Please note much of this information will be available in logs your database system may automatically generate. A log will contain a sequential record of all the changes that take place in your database and it may also include a list of errors and system crashes that occur while your database is being used. In SQL management studio you can view logs by simply right clicking the database and selecting the “SQL Server Log” option. In other systems like MySQL you may need to manually enable logging.
SQL also internally uses statistics to optimize queries. SQL can figure out how many rows are likely to be returned by the predicates in a query, helping it to decide what order database should be retrieved to improve performance. This procedure is called cost-based optimizing. Clearly up to date statistics are necessary for this cost-based optimizing to work well, which is why you can force the system to create statistics on the fly (for example the 'use [?]; exec sp_updatestats' in SQL).
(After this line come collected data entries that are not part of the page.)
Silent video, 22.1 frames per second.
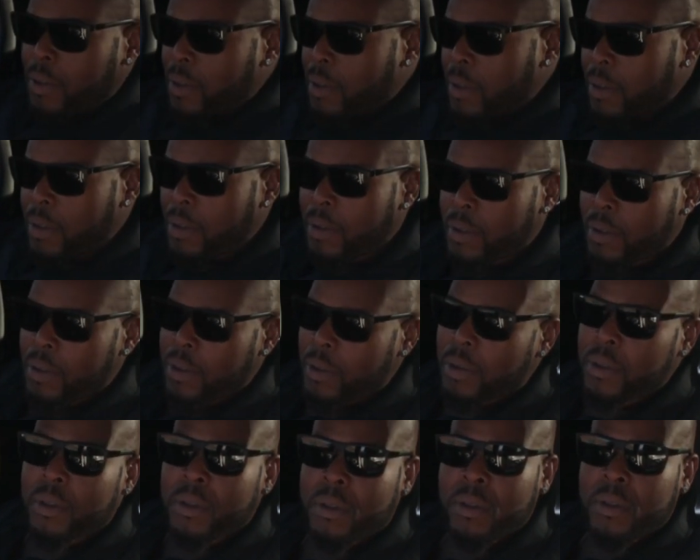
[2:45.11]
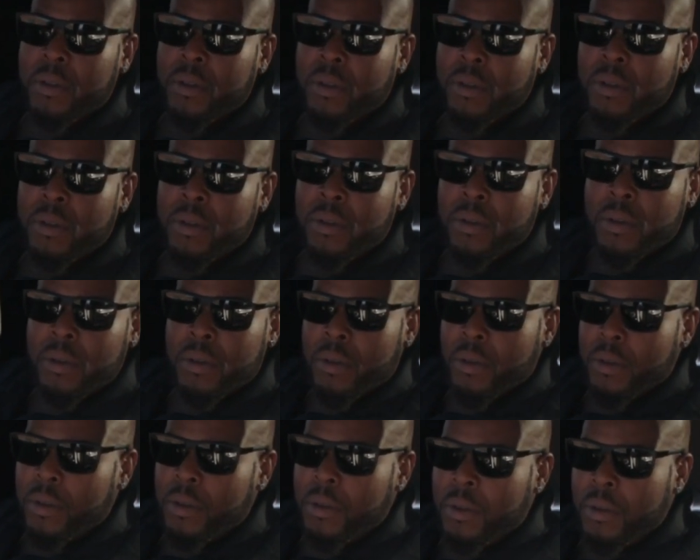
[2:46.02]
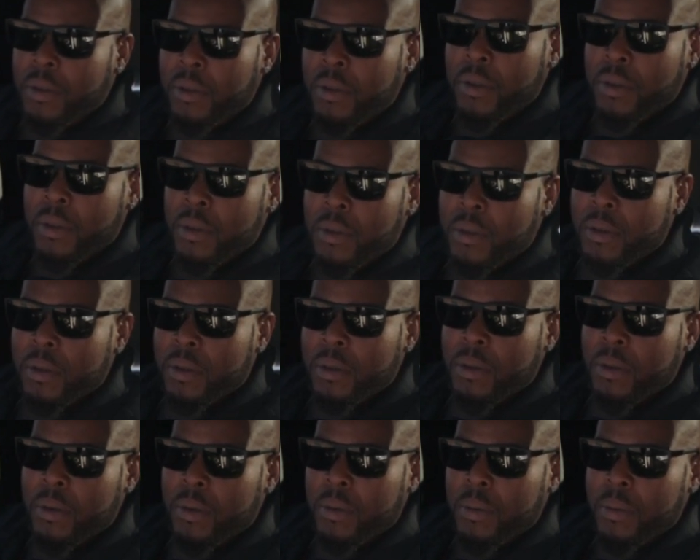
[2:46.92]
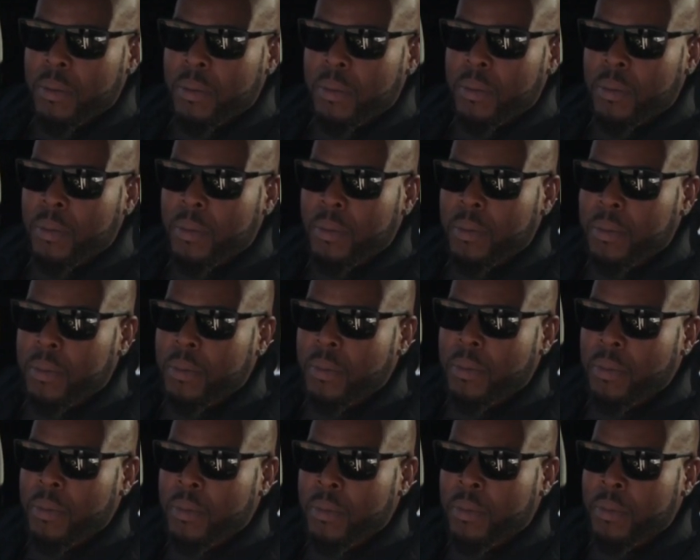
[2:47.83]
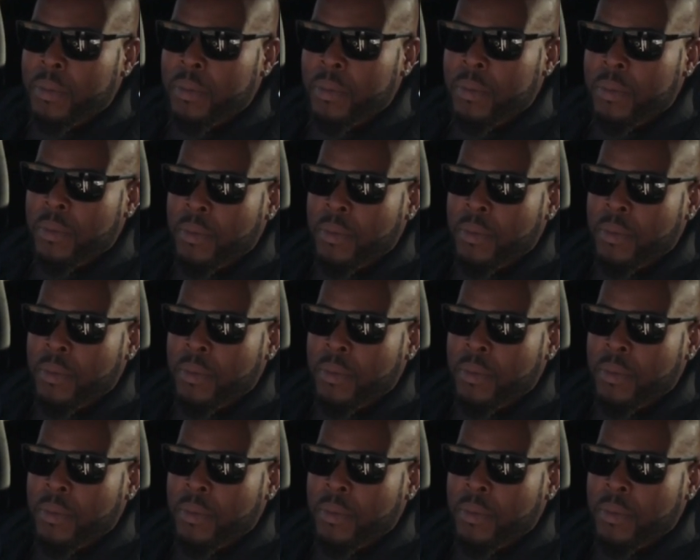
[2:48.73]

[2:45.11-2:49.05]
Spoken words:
being on that side, you can tell one exhaust system is completely closed.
Ensuring Database Integrity
Your data has integrity if it is accurate, complete and consistent. Depending on your industry you may need to follow certain data integrity guidelines like GDPR. There are several ways to ensure data integrity. First, your entities should have unique keys. This is called “entity integrity”. Second whenever you are referencing data in another part of your database, you should ensure that the references are valid (i.e., you are never pointing to something that does not exist). Third you should ensure that values stored in a column are valid for that column (for example you wouldn’t want to include the city “Los Angeles” in a state table). This is called “domain integrity”. Lastly, you may have “User-defined integrity”, which is any additional rules you create to ensure the validity of your data.
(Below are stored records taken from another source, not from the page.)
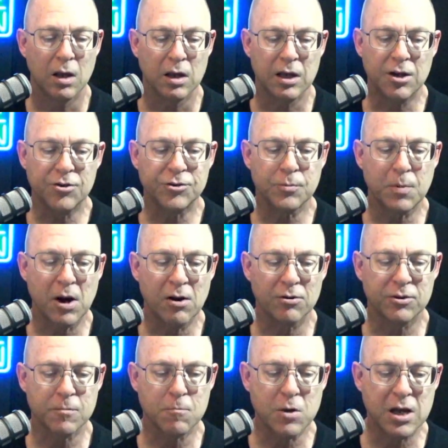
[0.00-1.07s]
It is apparent
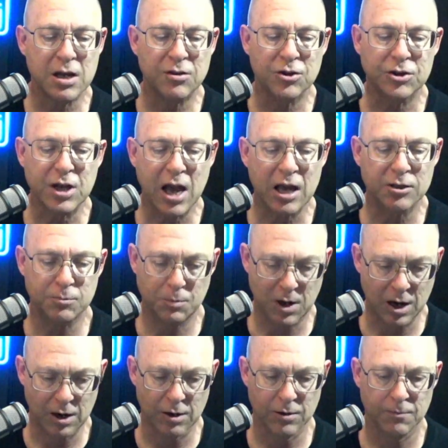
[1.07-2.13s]
to me, the
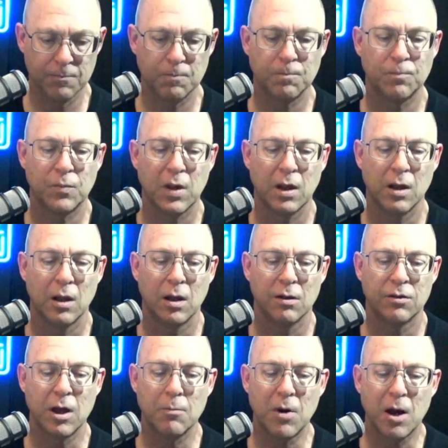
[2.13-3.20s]
taxpayer,
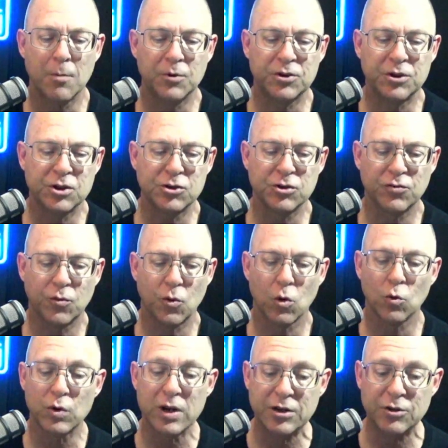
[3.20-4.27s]
that my petition for
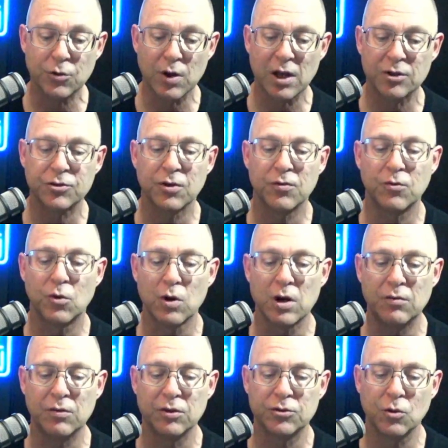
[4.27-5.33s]
redress of
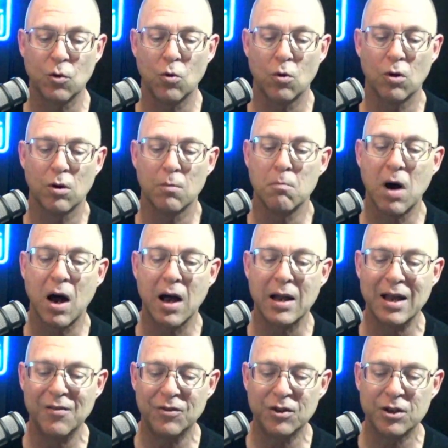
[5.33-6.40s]
grievance or my
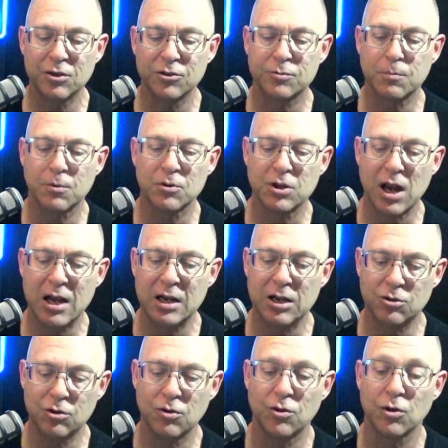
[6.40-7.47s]
evidence pertaining
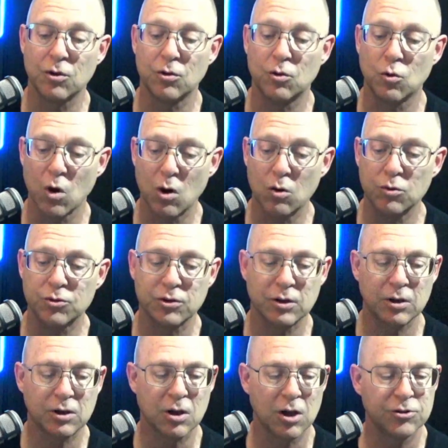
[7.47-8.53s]
to the gross
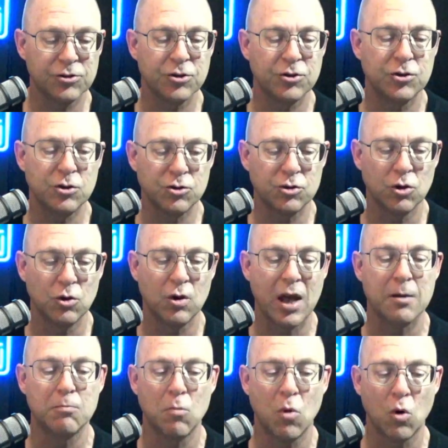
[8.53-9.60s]
constitutional
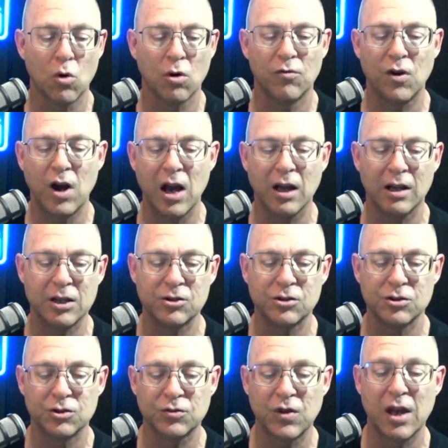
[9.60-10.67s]
and moral
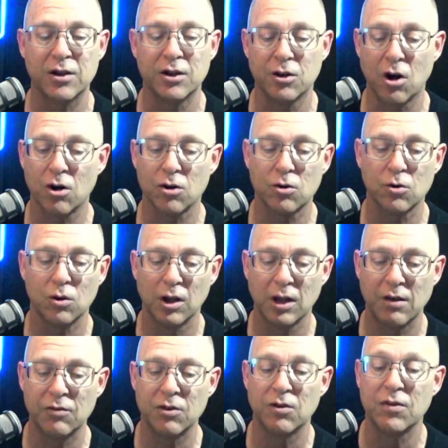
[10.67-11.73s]
violations found in Article
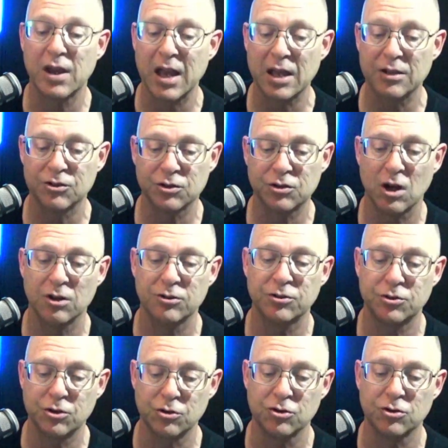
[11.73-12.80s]
11 of the Kansas
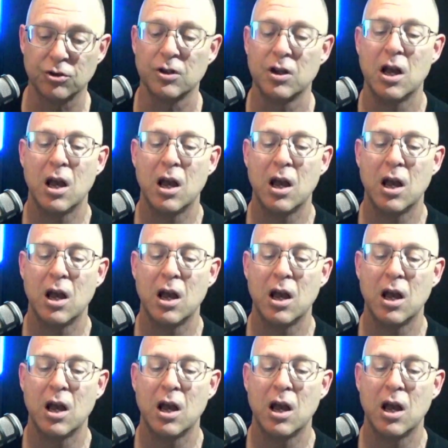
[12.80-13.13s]
Constitution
If after examining your data you find integrity issues, you should look for the cause of the problems. The integrity issues could simply be human error, or they could be something malicious like viruses, spyware and bugs.
Detecting Database Corruption
Database corruption can occur due to hardware and software issues. Database files may become corrupted if the hard drives they are stored on are starting to degrade. So, the first way to detect database corruption early is to ensure the health of your disk drives by regularly checking their integrity using the tools built into your operating system. These tools work using sophisticated algorithms that check things like checksums, repetition codes, parity bits and cyclic redundancy checks. These techniques all refer to the process of adding extra information to a file, that is derived from information that is already in the file. If this derived information ever differs from what is expected, you know you have a corruption issue. However, computer hardware is getting much more reliable, so if you do encounter corruption issues it is much more likely to be software related, then hardware related.
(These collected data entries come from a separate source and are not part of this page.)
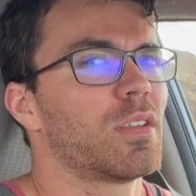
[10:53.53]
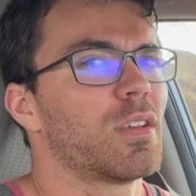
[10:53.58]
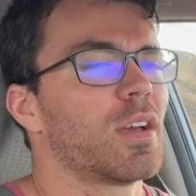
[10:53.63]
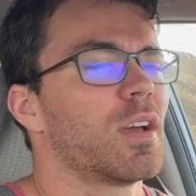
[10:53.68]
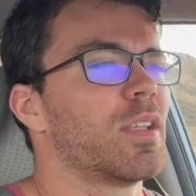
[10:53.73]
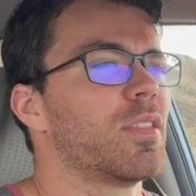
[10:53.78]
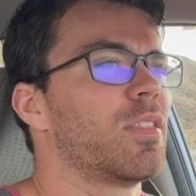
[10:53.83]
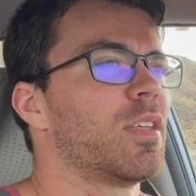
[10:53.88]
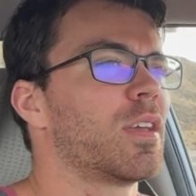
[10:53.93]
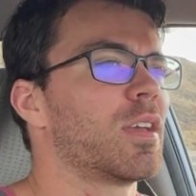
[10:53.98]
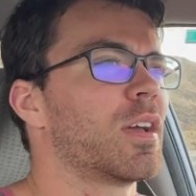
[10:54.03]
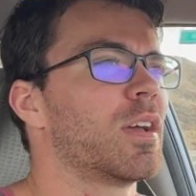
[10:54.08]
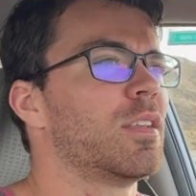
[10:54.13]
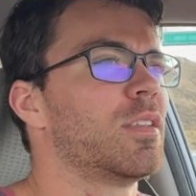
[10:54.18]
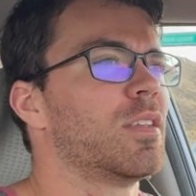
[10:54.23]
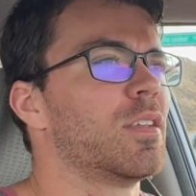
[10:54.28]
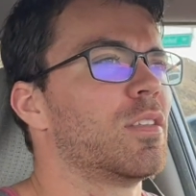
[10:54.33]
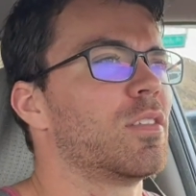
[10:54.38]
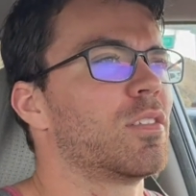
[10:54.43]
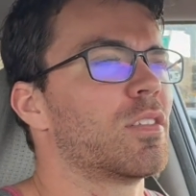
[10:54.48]
I think I
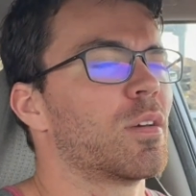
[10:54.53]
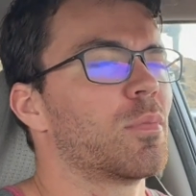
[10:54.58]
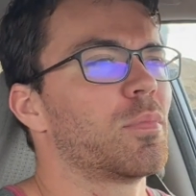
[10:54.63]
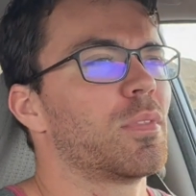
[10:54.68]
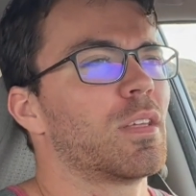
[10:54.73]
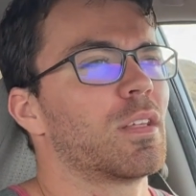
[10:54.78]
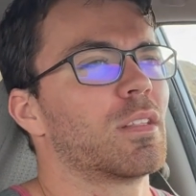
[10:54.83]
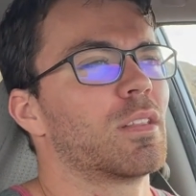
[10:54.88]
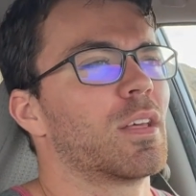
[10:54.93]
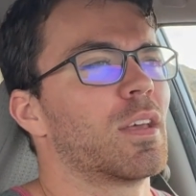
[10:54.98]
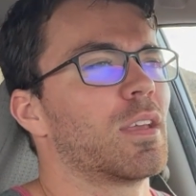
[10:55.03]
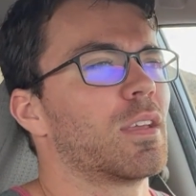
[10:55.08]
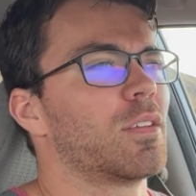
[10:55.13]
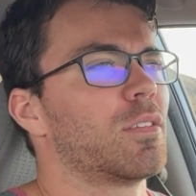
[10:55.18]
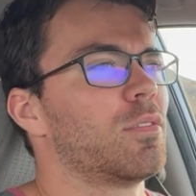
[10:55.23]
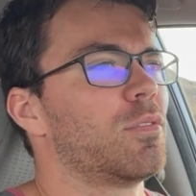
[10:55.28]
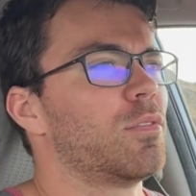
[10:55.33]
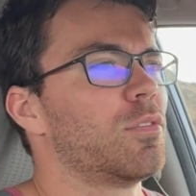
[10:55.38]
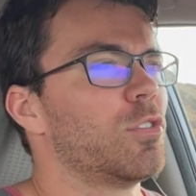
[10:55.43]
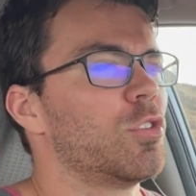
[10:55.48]
did something like
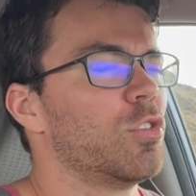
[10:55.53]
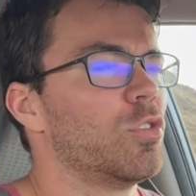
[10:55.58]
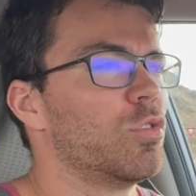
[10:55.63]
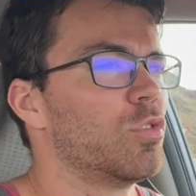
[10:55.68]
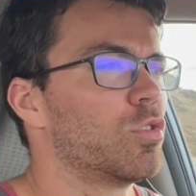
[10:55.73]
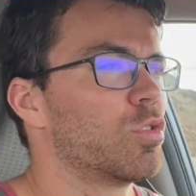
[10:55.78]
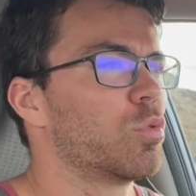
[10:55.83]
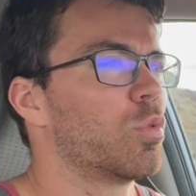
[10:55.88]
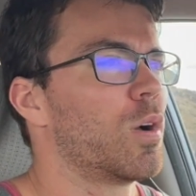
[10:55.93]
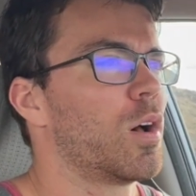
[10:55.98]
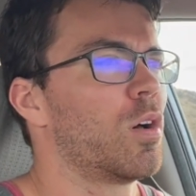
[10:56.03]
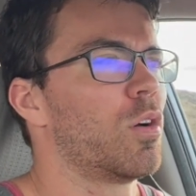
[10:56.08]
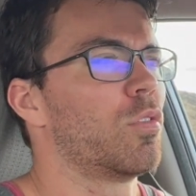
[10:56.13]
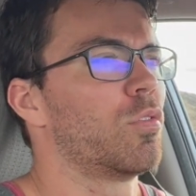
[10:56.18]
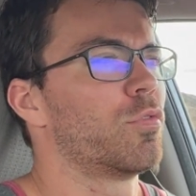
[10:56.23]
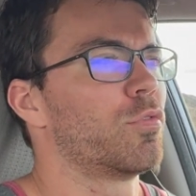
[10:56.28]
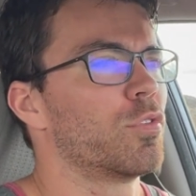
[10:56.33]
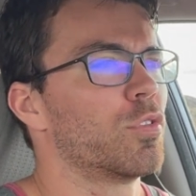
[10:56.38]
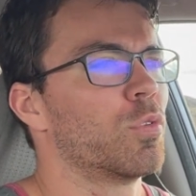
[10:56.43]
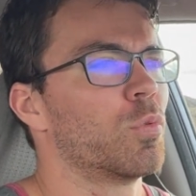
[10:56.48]

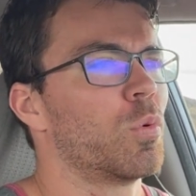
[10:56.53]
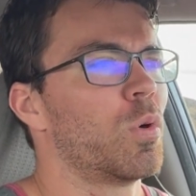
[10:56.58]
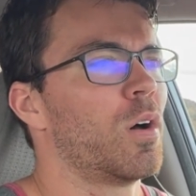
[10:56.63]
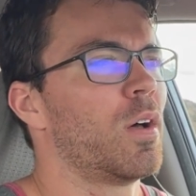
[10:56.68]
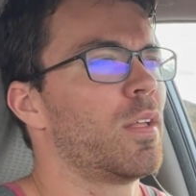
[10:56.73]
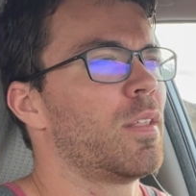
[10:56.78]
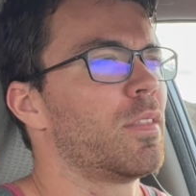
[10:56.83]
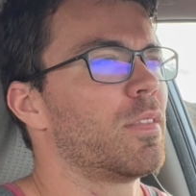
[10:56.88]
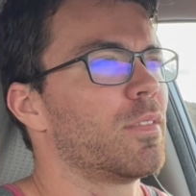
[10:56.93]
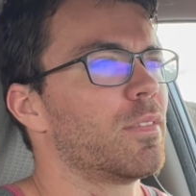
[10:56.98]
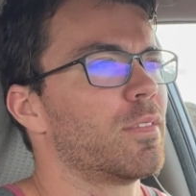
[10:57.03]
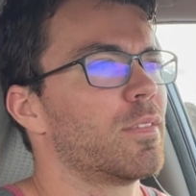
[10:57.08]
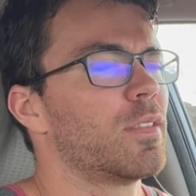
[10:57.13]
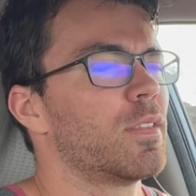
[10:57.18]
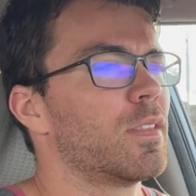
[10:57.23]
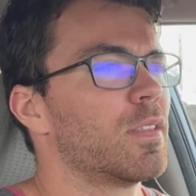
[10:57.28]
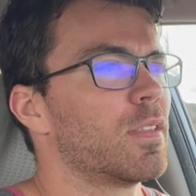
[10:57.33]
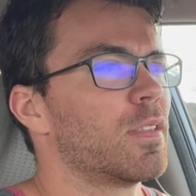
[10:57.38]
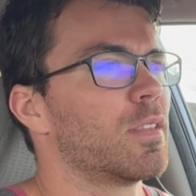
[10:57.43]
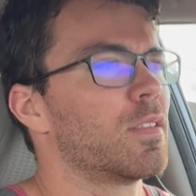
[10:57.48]
212 for
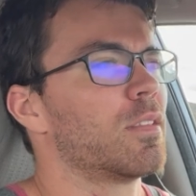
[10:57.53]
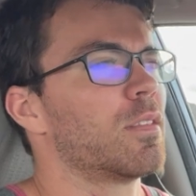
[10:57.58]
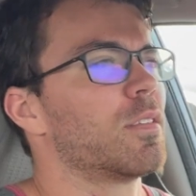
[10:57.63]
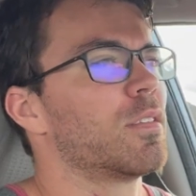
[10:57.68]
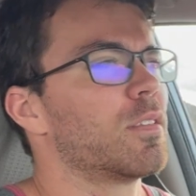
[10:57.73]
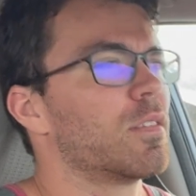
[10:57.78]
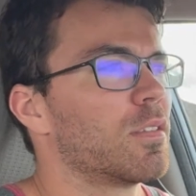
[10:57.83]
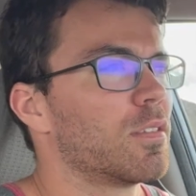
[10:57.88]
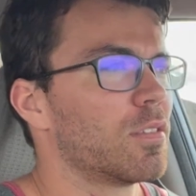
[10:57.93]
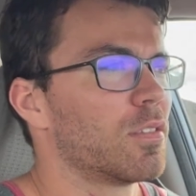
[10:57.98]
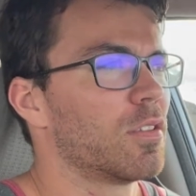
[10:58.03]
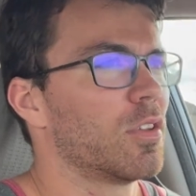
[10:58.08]
one.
Database systems like ORALCE and SQL also have built in validate, analyze table and analyze index functions that can be used to ensure the integrity of your data. You can also examine database logs to look for unexpected errors and crashes that may be the result of corrupted data. You should check your database system documentation to see what built in scanning mechanisms are available to detect database corruption, and you should run these checks on a regular basis.
By detecting corruption early, you can ensure that your data does not become directly corrupted, meaning that valid information is overwritten with invalid information. This can in turn lead to indirect corruption, where invalid data is used to update other data in your database, making this other data invalid as well. To prevent this type of corruption you need to make sure that your data is not erroneously updated by an end user or outside service.